Mittlerweile war auch die technische Entwicklung vorangeschritten. Der NG 23 hatte ungeachtet des arg improvisiert wirkenden Erscheinungsbildes mit komplett unverkleidetem Motor bereits einige interessante technische Details vorzuweisen. Der Motor und das ursprünglich für Holzgasschlepper konstruierte und daher besonders kurz bauende Getriebe waren durch ein Gussrohr verbunden, das zugleich den Kraftstofftank beinhaltete.
Originell konstruiert: der NG 23
Das erforderte eine Kraftstoffpumpe und führte zu einer etwas ungelenk anmutenden Anordnung des Schalthebels hinter dem Fahrersitz, ermöglichte jedoch den Anbau von Arbeitsgeräten zwischen den Achsen. Der seit Ende 1947 gebaute NG 23 k verfügte über einen nunmehr in Eigenregie nach einer MWM-Lizenz gebauten Motor, eine modern gestaltete Verkleidung und einen konventionell vor dem Armaturenbrett angeordneten Kraftstofftank.
Pneumatischer Kraftheber
Das Verbindungsrohr zwischen Motor und Getriebe übernahm dagegen eine neue Aufgabe. Es diente als Druckluftreservoir für externe Verbraucher wie Kipper, Anhängerbremsen und Reifenfüllanlagen sowie für den patentierten pneumatischen Kraftheber. Damit gehörte Normag zu den ersten deutschen Herstellern, die eine derartige Anlage und damit eine Alternative zum revolutionären Ferguson-System anbieten konnten.
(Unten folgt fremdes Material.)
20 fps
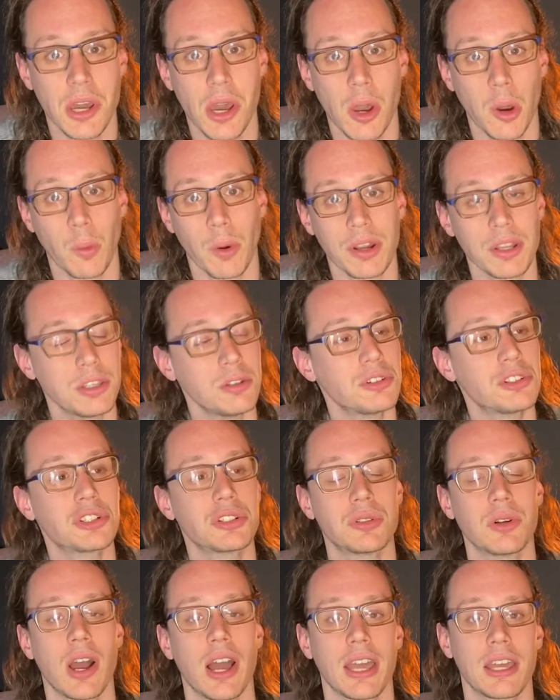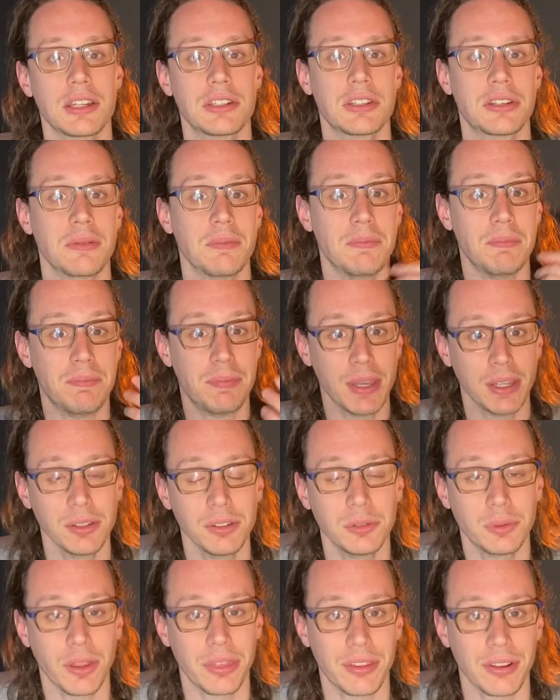What are you trying to build
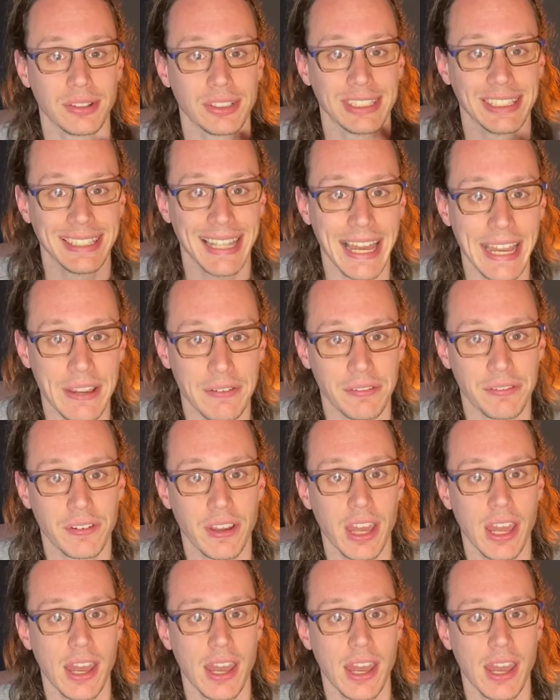with your life?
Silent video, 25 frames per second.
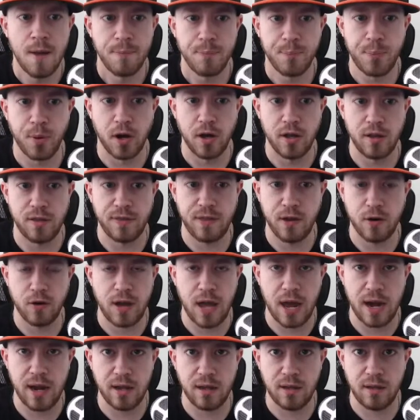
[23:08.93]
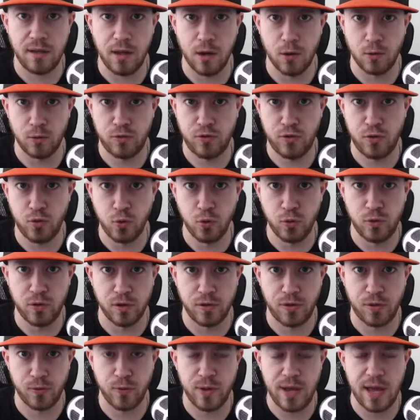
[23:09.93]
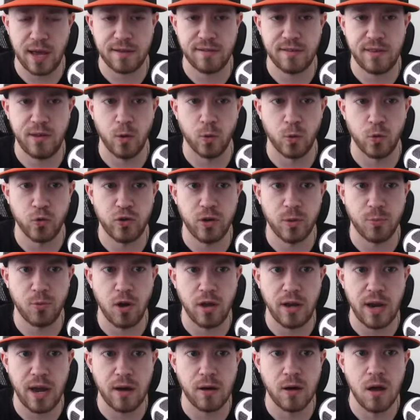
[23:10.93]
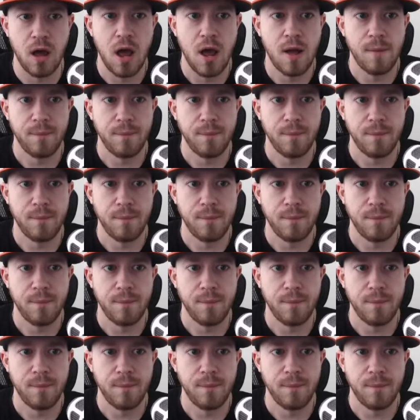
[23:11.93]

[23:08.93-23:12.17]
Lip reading: but they're getting, 2 to 3x the ownership right now.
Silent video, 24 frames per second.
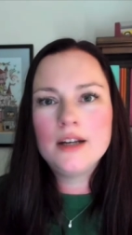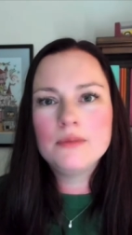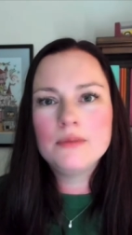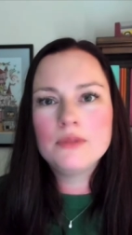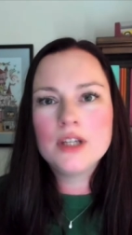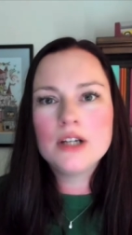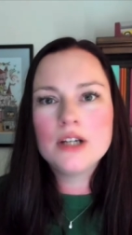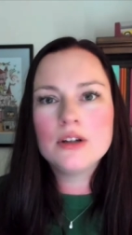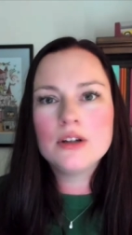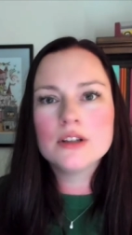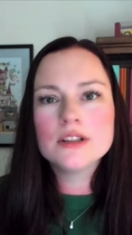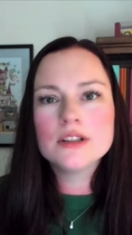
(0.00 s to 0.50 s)

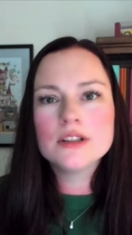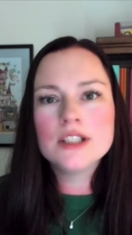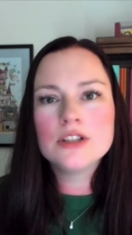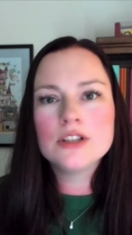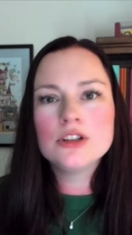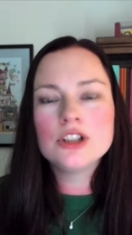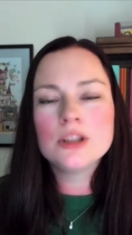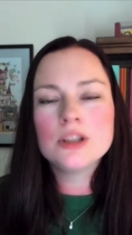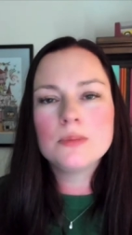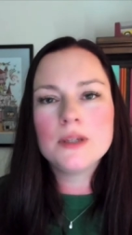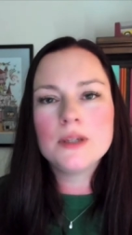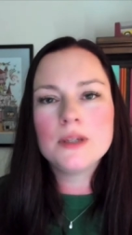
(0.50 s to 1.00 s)
they call it
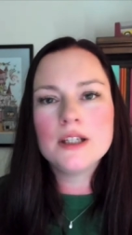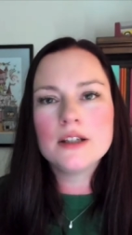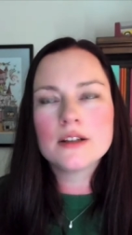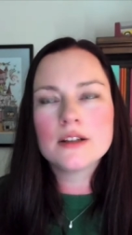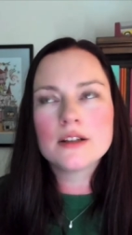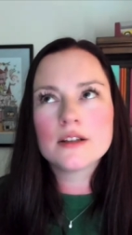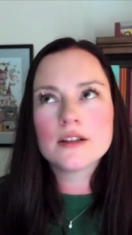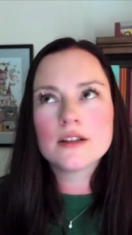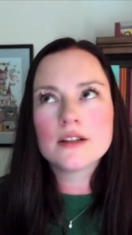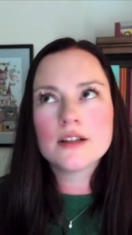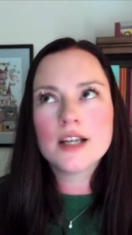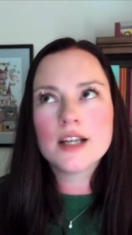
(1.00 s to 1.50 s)
Leadership
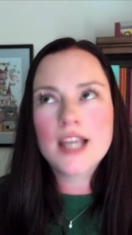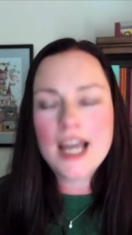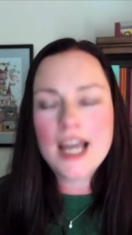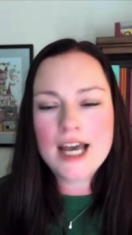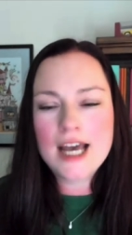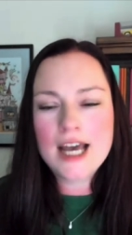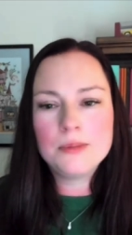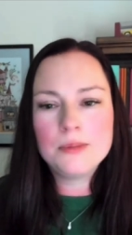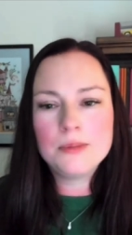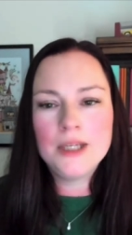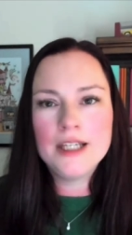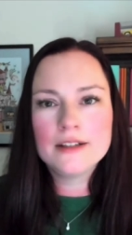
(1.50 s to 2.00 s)

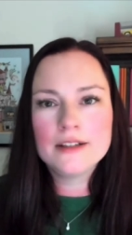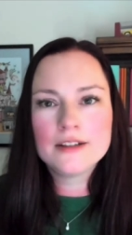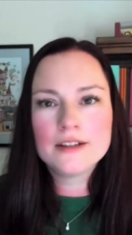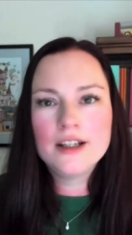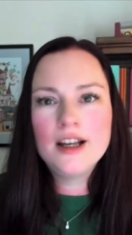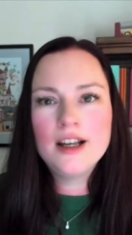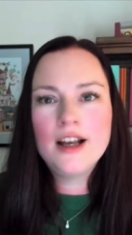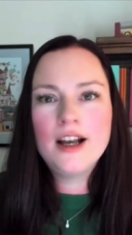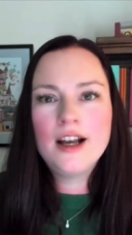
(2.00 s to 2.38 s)
Academy,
Zusammen mit einer speziellen, nach und nach erweiterten Gerätereihe wurde aus dem NG 23 k eine seinerzeit ungewöhnlich vielseitige Arbeitsmaschine.
Kramers Vierergespann
Wesentlich konventioneller, aber keineswegs von geringerer Marktbedeutung waren die Konstruktionen, mit denen die durch Demontage der Fertigungsanlagen arg gebeutelte Firma Kramer gut drei Monate nach der Währungsreform wieder in den Schlepperbau einstieg.
Die „Allesschaffer“ K 12 und K 18 mit liegenden Einzylindermotoren von Deutz und Güldner waren bereits von 1936 bis 1942 in großer Zahl gebaut worden und fanden dank ausgereifter Technik und günstiger Preise noch immer eine breite Marktnische vor. Etwas moderner, aber auch teurer waren die in Blockbauweise ausgeführten Modelle K 22 und K 28 mit stehenden Zweizylindermotoren. Der K 22 war bereits 1941 und 1942 produziert und jetzt lediglich vom Deutz- auf einen MWM-Motor umgestellt worden. Dagegen handelte es sich beim ebenfalls von einem MWM-Motor angetriebenen K 28 um einen auf Dieselbetrieb umkonstruierten Holzgasschlepper. Daneben wurde das Marktgeschehen von kleinen und kleinsten, oftmals nur regional bekannten Unternehmen geprägt.
Nebenschauplätze
Die Firma Krümpel im westfälischen Wettringen hatte bereits von 1938 bis 1940 rund 20 Schlepper gebaut. Ohne nennenswerte technische Änderungen wurde die Fertigung des in Blockbauweise ausgeführten KR 22 mit Deutz-Motor und Prometheus-Getriebe ab 1948 fortgesetzt, wobei inklusive des Nachfolgers KR 25 bis 1952 nur wenig über 50 Nachkriegsschlepper entstanden. Die Passauer Firma Röhr hatte seit November 1945 eine Handvoll Schlepper zusammengebaut und wagte jetzt offiziell den Einstieg ins Geschäft. Die Motoren bezog man zunächst bevorzugt von der nur einige Kilometer entfernt in Ruhstorf an der Rott ansässigen Firma Hatz sowie teilweise auch von MWM und Güldner, während die Getriebe von Renk aus Augsburg stammten.